- Working data -
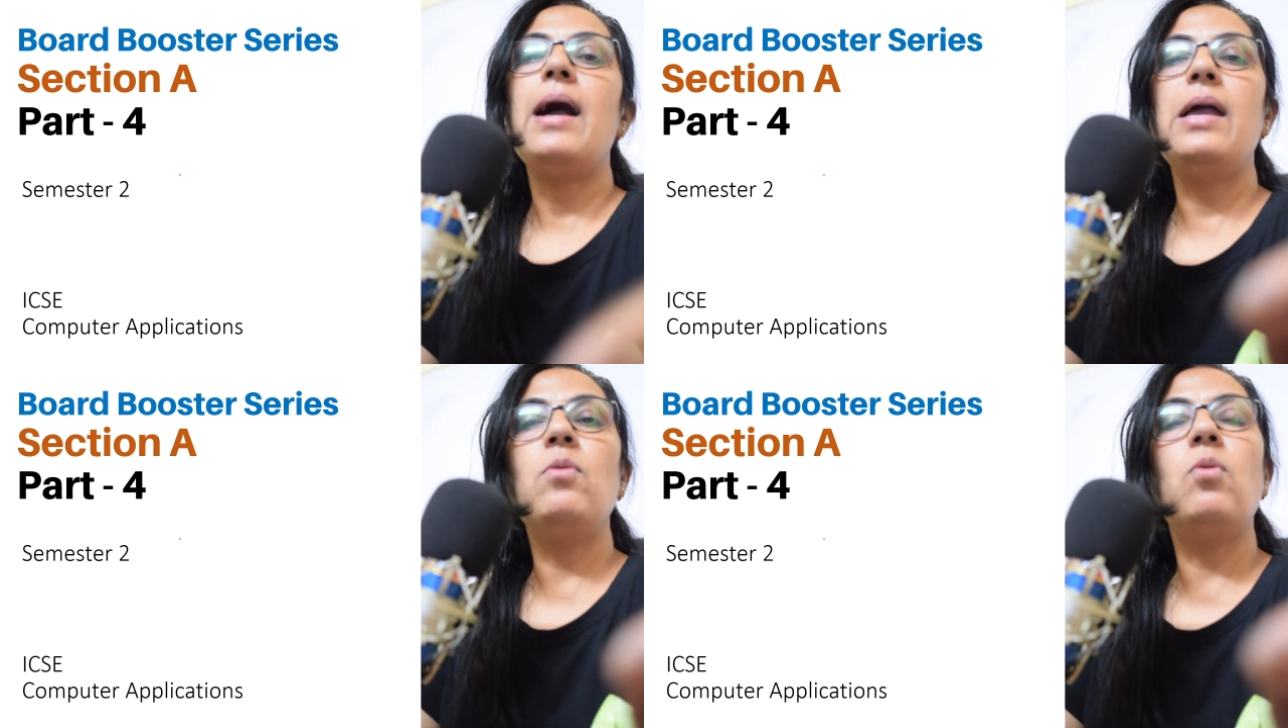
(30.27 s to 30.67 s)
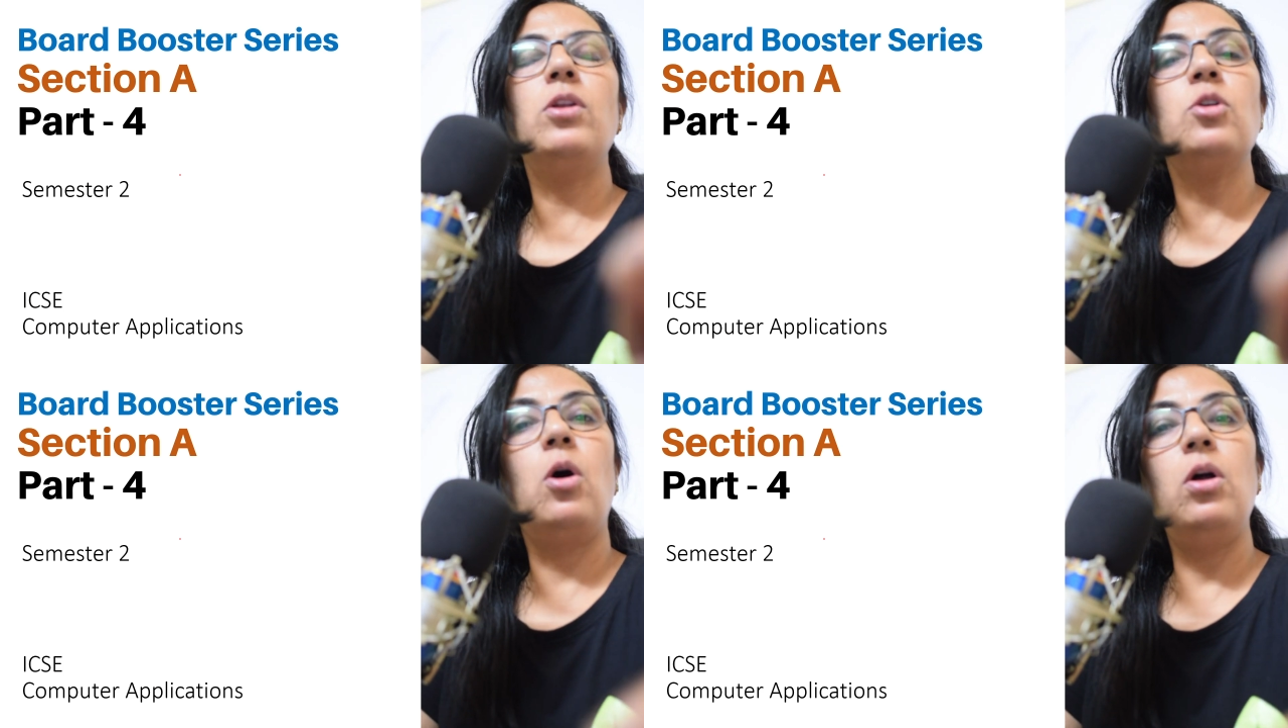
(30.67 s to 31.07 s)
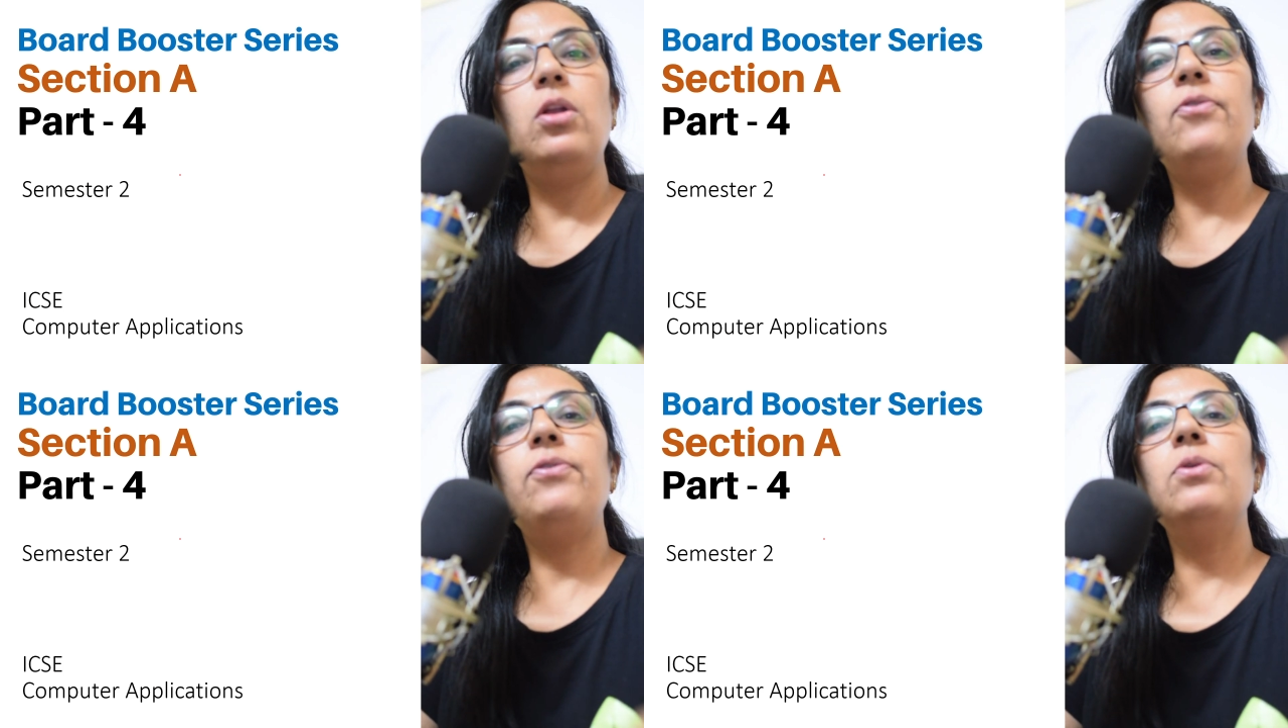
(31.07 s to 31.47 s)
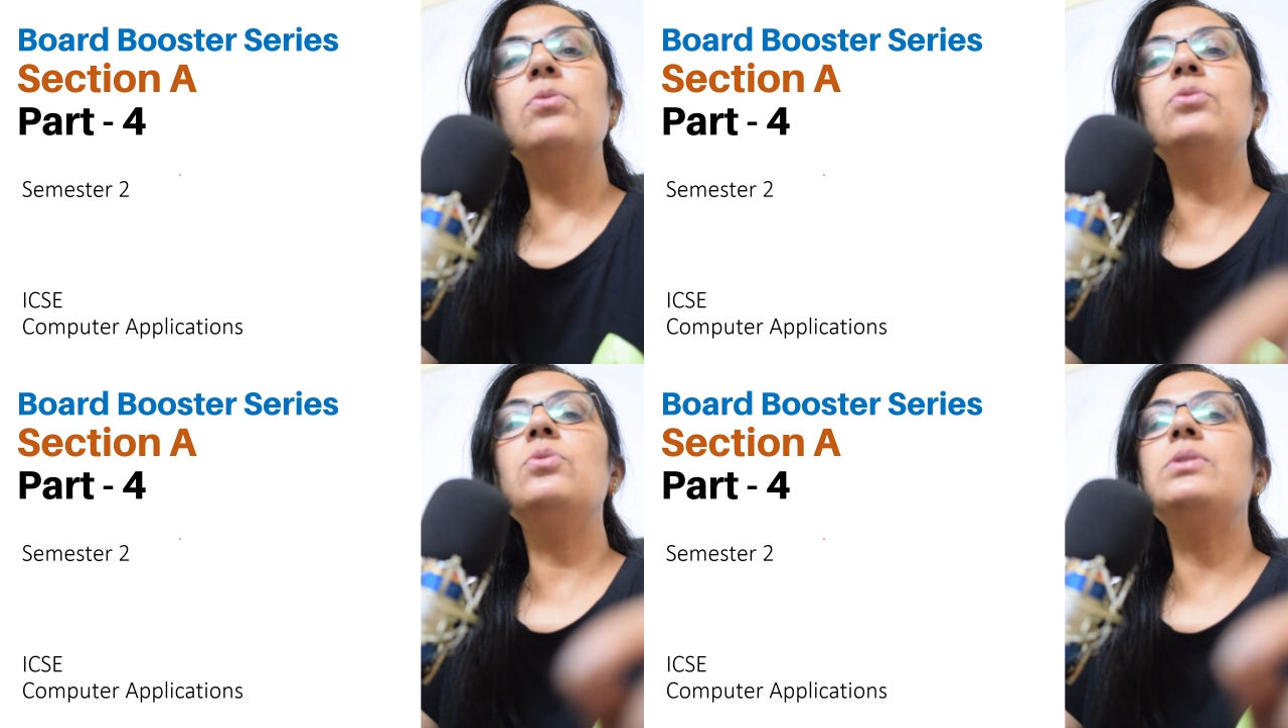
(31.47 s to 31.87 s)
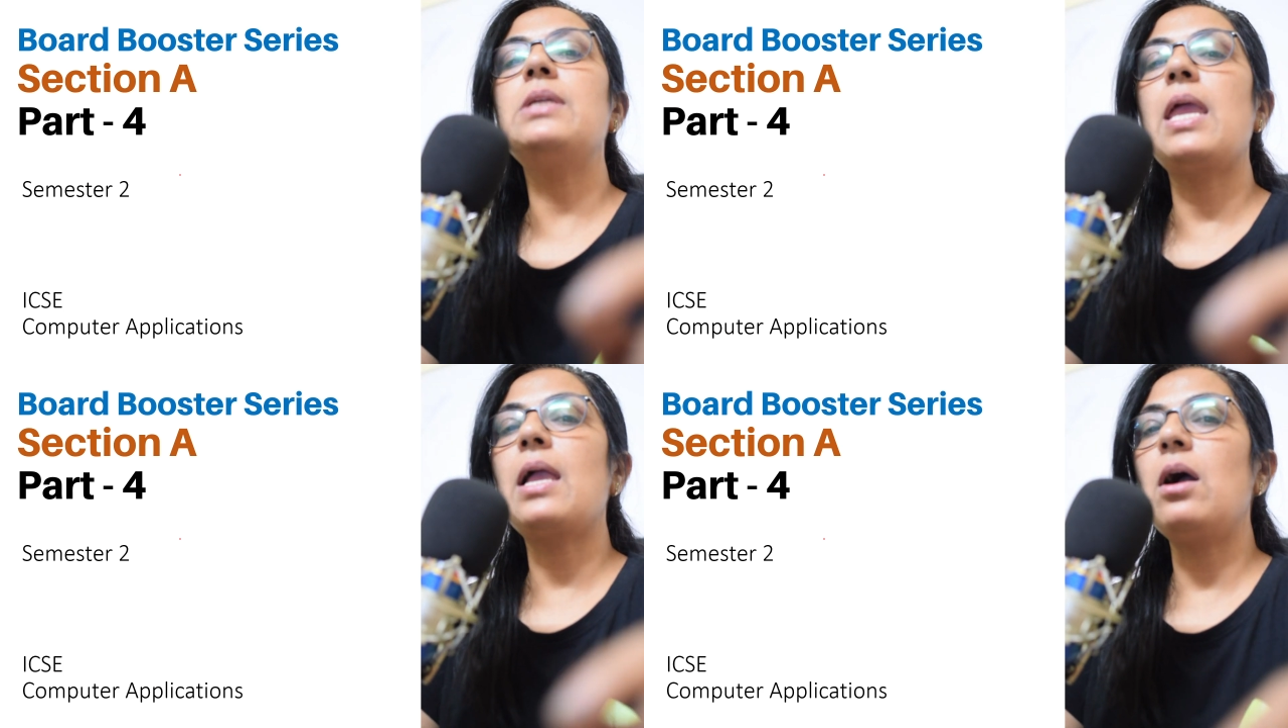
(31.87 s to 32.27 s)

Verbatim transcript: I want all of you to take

* * *

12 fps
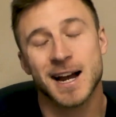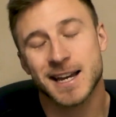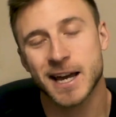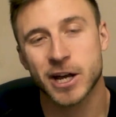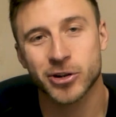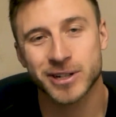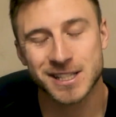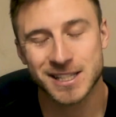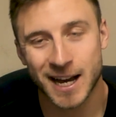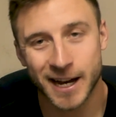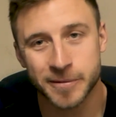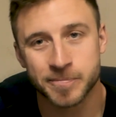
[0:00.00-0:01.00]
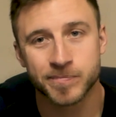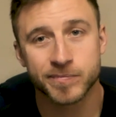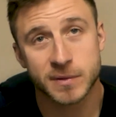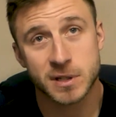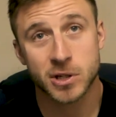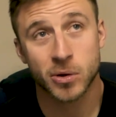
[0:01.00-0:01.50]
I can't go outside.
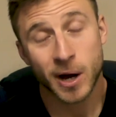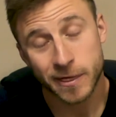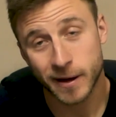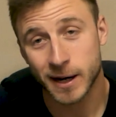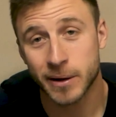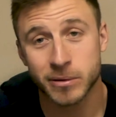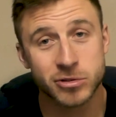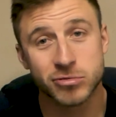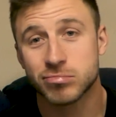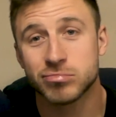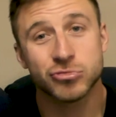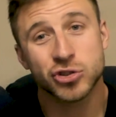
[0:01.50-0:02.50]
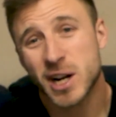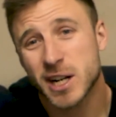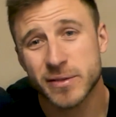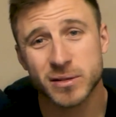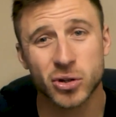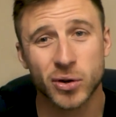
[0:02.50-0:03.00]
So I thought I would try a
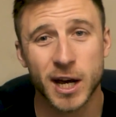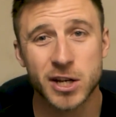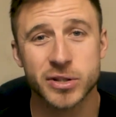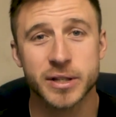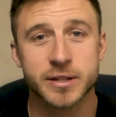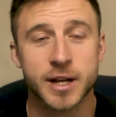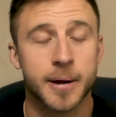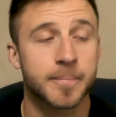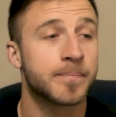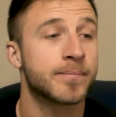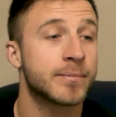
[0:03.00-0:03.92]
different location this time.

--

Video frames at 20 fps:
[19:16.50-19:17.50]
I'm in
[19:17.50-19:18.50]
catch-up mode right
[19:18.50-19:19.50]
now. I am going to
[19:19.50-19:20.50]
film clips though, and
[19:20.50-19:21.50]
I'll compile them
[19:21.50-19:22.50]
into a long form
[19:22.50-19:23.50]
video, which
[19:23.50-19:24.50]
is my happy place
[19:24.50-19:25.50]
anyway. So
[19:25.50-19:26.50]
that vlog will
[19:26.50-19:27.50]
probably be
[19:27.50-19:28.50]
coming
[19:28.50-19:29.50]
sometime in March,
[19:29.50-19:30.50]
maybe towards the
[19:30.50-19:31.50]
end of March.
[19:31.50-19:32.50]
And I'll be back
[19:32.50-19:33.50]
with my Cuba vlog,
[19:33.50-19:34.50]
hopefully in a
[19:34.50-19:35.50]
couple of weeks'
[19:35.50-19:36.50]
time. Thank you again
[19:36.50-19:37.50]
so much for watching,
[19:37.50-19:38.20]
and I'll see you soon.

- Task goal -
Lines from the one above containing "(30.27 s to 30.67 s)" down to the one containing "Verbatim transcript: I" should be transcribed exactly, with both ends kept and no pictures.

- Task response -
(30.27 s to 30.67 s)
(30.67 s to 31.07 s)
(31.07 s to 31.47 s)
(31.47 s to 31.87 s)
(31.87 s to 32.27 s)

Verbatim transcript: I want all of you to take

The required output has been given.